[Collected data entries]
----------
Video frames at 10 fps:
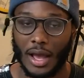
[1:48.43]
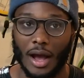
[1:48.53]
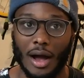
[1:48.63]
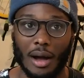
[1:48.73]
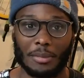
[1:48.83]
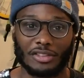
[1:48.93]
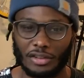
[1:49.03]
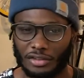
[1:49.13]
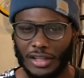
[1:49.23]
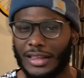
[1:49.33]

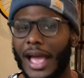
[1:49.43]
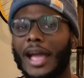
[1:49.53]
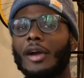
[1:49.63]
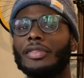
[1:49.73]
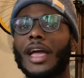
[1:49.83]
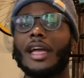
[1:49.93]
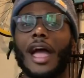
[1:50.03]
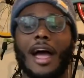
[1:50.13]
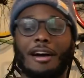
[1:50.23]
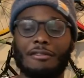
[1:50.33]
essentially
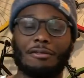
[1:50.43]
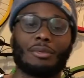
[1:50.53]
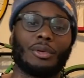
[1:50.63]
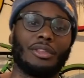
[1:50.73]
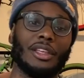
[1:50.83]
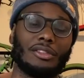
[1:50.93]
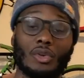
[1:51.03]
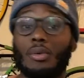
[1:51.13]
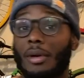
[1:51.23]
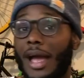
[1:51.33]

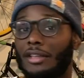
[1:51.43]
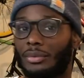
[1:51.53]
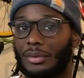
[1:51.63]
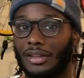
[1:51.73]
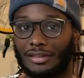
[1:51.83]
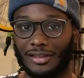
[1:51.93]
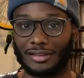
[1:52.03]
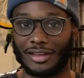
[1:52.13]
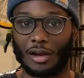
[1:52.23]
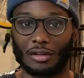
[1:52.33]
Uber has released
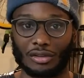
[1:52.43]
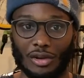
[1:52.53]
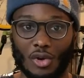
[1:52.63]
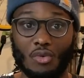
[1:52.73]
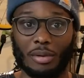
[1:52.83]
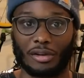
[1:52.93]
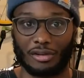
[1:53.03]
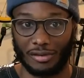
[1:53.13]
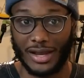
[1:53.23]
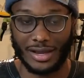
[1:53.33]
this thing called Uber
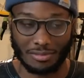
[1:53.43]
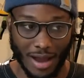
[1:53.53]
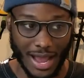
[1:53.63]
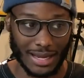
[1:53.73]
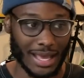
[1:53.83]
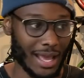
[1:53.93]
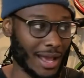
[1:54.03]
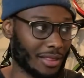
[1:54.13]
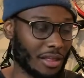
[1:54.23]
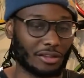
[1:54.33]
Green, right?
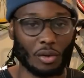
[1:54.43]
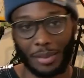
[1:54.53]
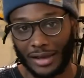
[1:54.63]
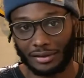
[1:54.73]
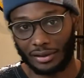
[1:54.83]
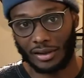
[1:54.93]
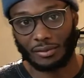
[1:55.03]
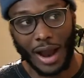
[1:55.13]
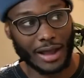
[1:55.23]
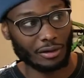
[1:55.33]
And then so basically
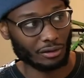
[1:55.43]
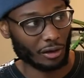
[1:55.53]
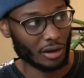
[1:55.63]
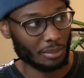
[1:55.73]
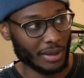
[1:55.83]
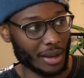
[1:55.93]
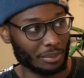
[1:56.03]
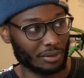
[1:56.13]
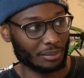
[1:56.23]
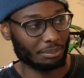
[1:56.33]
riders are going to be
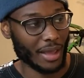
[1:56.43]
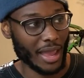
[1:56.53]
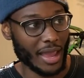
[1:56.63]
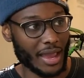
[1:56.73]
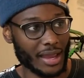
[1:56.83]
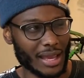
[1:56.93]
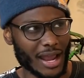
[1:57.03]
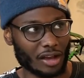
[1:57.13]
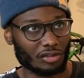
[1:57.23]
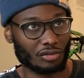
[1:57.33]
able to pay an
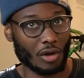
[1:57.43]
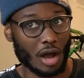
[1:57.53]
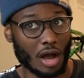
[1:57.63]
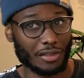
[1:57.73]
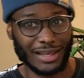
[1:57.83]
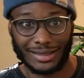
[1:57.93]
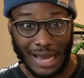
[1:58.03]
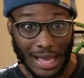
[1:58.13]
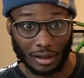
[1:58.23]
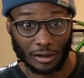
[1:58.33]
extra, I think,
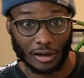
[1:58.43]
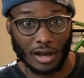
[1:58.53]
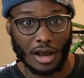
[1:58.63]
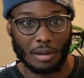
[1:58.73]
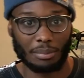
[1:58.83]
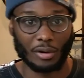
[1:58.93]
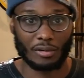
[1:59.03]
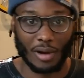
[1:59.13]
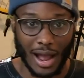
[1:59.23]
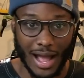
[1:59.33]
$1 per
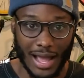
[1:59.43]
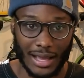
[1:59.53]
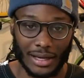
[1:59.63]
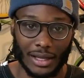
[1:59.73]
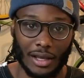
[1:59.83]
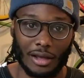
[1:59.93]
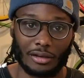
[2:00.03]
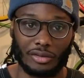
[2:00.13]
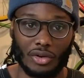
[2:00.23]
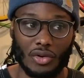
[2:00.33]
ride
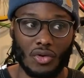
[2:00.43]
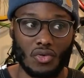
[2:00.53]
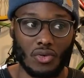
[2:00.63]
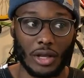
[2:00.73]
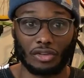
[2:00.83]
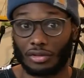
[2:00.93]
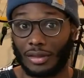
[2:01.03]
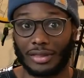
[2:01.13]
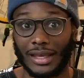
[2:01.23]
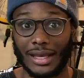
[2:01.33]
to ensure
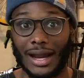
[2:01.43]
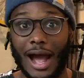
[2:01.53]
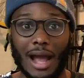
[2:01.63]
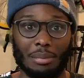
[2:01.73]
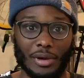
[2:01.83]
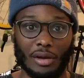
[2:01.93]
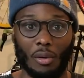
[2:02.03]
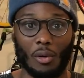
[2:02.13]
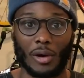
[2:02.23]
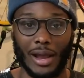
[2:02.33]
that they get a hybrid or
----------
→ **What the exercise asks**
Retype each entry exactly. No pictures.

→ **Your solution**
Video frames at 10 fps:
[1:48.43]
[1:48.53]
[1:48.63]
[1:48.73]
[1:48.83]
[1:48.93]
[1:49.03]
[1:49.13]
[1:49.23]
[1:49.33]

[1:49.43]
[1:49.53]
[1:49.63]
[1:49.73]
[1:49.83]
[1:49.93]
[1:50.03]
[1:50.13]
[1:50.23]
[1:50.33]
essentially
[1:50.43]
[1:50.53]
[1:50.63]
[1:50.73]
[1:50.83]
[1:50.93]
[1:51.03]
[1:51.13]
[1:51.23]
[1:51.33]

[1:51.43]
[1:51.53]
[1:51.63]
[1:51.73]
[1:51.83]
[1:51.93]
[1:52.03]
[1:52.13]
[1:52.23]
[1:52.33]
Uber has released
[1:52.43]
[1:52.53]
[1:52.63]
[1:52.73]
[1:52.83]
[1:52.93]
[1:53.03]
[1:53.13]
[1:53.23]
[1:53.33]
this thing called Uber
[1:53.43]
[1:53.53]
[1:53.63]
[1:53.73]
[1:53.83]
[1:53.93]
[1:54.03]
[1:54.13]
[1:54.23]
[1:54.33]
Green, right?
[1:54.43]
[1:54.53]
[1:54.63]
[1:54.73]
[1:54.83]
[1:54.93]
[1:55.03]
[1:55.13]
[1:55.23]
[1:55.33]
And then so basically
[1:55.43]
[1:55.53]
[1:55.63]
[1:55.73]
[1:55.83]
[1:55.93]
[1:56.03]
[1:56.13]
[1:56.23]
[1:56.33]
riders are going to be
[1:56.43]
[1:56.53]
[1:56.63]
[1:56.73]
[1:56.83]
[1:56.93]
[1:57.03]
[1:57.13]
[1:57.23]
[1:57.33]
able to pay an
[1:57.43]
[1:57.53]
[1:57.63]
[1:57.73]
[1:57.83]
[1:57.93]
[1:58.03]
[1:58.13]
[1:58.23]
[1:58.33]
extra, I think,
[1:58.43]
[1:58.53]
[1:58.63]
[1:58.73]
[1:58.83]
[1:58.93]
[1:59.03]
[1:59.13]
[1:59.23]
[1:59.33]
$1 per
[1:59.43]
[1:59.53]
[1:59.63]
[1:59.73]
[1:59.83]
[1:59.93]
[2:00.03]
[2:00.13]
[2:00.23]
[2:00.33]
ride
[2:00.43]
[2:00.53]
[2:00.63]
[2:00.73]
[2:00.83]
[2:00.93]
[2:01.03]
[2:01.13]
[2:01.23]
[2:01.33]
to ensure
[2:01.43]
[2:01.53]
[2:01.63]
[2:01.73]
[2:01.83]
[2:01.93]
[2:02.03]
[2:02.13]
[2:02.23]
[2:02.33]
that they get a hybrid or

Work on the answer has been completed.